As everyone knows, without French furtive backing, Cameroon would not have had the courage to challenge Nigeria over Bakassi. It was this surreptitious support that resulted in Cameroon’s gratuitous killing of four Nigerian soldiers, including an officer, in 1982 when Alhaji Shehu Shagari was the President. Yaounde dared not try that kind of rubbish when the military took over the reins of power a year later. In fact, Brigadier General Tunde Idiagbon, the tough Chief of Staff at the Supreme Headquarters, joined the Nigerian armed forces military exercise on our eastern flank in 1984 to send a signal to the Cameroonians that Nigeria was ready this time to teach any recalcitrant neighbouring country the lesson of its life. France consequently warned Cameroon to behave itself.

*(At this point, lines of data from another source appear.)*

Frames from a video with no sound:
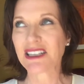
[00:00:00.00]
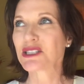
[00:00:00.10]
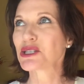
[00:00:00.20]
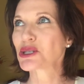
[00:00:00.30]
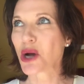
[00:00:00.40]

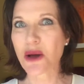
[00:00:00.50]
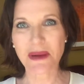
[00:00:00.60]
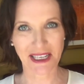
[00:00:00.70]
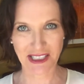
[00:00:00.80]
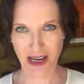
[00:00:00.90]
so
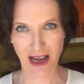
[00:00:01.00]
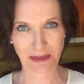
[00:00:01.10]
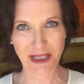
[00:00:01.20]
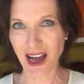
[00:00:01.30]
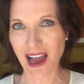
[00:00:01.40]
many
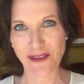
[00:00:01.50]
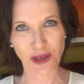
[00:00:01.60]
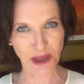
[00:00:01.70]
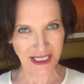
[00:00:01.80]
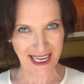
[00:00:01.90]
times I have
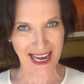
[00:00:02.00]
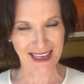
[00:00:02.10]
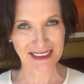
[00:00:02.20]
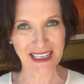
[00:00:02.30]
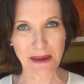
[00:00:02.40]
lost
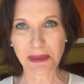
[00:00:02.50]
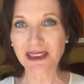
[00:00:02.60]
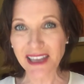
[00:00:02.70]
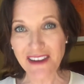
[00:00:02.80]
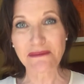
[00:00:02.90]
count. And
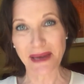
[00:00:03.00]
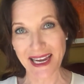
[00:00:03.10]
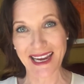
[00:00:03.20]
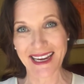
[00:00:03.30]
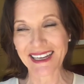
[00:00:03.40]
believe
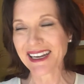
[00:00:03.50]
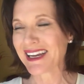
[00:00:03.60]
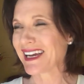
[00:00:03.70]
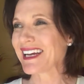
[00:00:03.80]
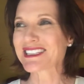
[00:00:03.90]
me,
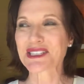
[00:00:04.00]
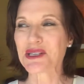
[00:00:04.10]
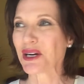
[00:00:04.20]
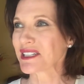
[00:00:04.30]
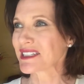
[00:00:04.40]
it's
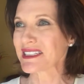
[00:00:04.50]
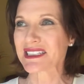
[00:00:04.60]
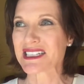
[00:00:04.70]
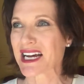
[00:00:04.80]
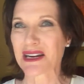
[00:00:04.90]
not
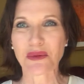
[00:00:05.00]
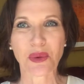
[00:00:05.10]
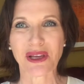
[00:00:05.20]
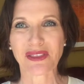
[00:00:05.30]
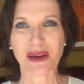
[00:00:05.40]
done
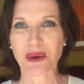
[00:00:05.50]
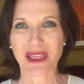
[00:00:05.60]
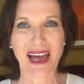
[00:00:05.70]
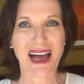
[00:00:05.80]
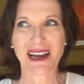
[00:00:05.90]

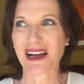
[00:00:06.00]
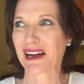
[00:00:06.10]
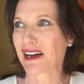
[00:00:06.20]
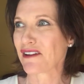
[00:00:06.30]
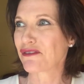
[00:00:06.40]
without
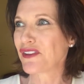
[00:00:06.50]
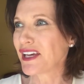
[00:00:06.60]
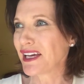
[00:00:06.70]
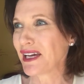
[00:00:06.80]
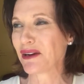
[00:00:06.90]
a
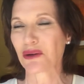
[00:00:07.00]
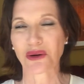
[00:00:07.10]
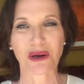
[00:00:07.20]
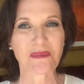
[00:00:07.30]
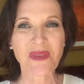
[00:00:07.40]
fear
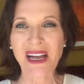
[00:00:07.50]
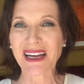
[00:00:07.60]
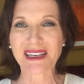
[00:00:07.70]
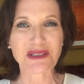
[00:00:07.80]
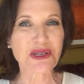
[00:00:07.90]
or
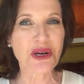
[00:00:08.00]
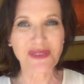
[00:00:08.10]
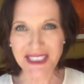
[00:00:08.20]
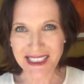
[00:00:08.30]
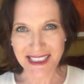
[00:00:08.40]
a
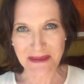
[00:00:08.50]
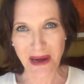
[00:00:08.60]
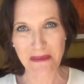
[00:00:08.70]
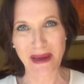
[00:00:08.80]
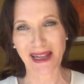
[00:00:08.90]
nervousness in
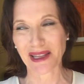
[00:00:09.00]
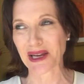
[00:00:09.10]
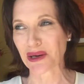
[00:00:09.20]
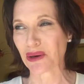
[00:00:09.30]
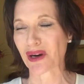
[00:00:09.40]
my
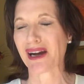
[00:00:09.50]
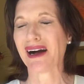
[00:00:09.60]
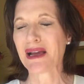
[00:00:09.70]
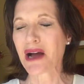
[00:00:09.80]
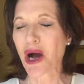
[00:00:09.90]
belly or
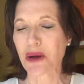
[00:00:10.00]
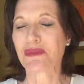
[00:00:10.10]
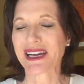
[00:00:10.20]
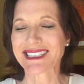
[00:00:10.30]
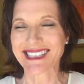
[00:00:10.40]
I hope
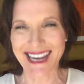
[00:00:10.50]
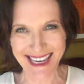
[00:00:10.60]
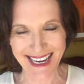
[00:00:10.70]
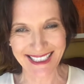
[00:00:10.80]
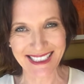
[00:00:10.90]
they say
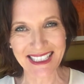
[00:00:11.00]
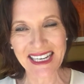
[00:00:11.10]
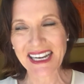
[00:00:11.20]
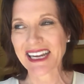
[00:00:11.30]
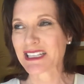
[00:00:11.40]
yes.
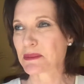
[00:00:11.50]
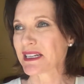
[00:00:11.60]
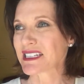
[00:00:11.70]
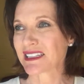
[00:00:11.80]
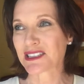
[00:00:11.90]
It's
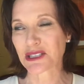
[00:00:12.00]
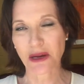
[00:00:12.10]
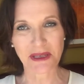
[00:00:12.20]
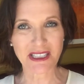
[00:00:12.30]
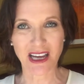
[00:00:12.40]
been done so
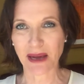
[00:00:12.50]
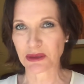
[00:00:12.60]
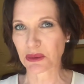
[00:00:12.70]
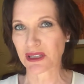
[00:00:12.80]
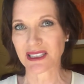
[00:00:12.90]
many times
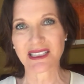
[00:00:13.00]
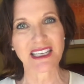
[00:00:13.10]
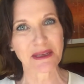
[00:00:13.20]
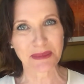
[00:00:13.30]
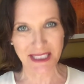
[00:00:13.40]
with this
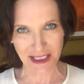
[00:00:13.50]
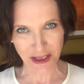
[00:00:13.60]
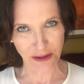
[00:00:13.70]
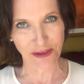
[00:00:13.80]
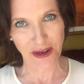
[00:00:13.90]
deep sense
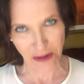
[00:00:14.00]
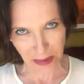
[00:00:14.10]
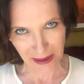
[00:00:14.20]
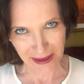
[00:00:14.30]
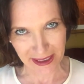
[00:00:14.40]
of
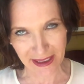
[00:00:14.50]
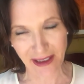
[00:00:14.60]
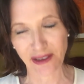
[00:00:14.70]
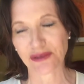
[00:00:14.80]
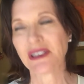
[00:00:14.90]
vulnerability
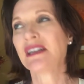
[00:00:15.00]
of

It shows how low Nigeria has now fallen that the chief executive of the French oil giant with a huge stake in Nigeria — Nigeria accounts for 10% of TotalEnergies investment globally — could speak so condescendingly on Nigeria in a public forum five months after meeting the country’s leader and pledging continued support for Nigeria, including in investing in major projects and ending gas flares. Everyone knows why the Shell, ExxonMobil, Chevron and Agip CEOs would not behave like the TotalEnergies boss by poking their fingers in Nigeria’s eyes in public. President Tinubu goes to Paris almost every two months for medical treatment. He has visited France more than any country since he assumed office as President a year ago.

Each visit is described as private simply because Gilbert Chagoury, the 76-year-old notable Lebanese Nigerian, is believed to always be around him. Chagoury now lives in Paris. The biggest road construction contract in Nigeria’s history has been awarded to Chagoury’s Hi-Tech. It is the 700km Lagos-Calabar Coastal Road, awarded by the Tinubu administration for N15 trillion, which the President personally flagged off as part of activities commemorating his first year in office.

Why would the TotalEnergies CEO and the chief executives of other French multinationals with substantial interests in the country treat Nigeria and its leaders with arrogance, if not contempt, in the international community? Is this another case of France and the rest of us? Couldn’t Chagoury haveintervened to forestall such a faus pax and umbrage against Nigeria? Perhaps, he did through back channels and this may have explained the newfound reticence on the part of Patrick Pouyanne.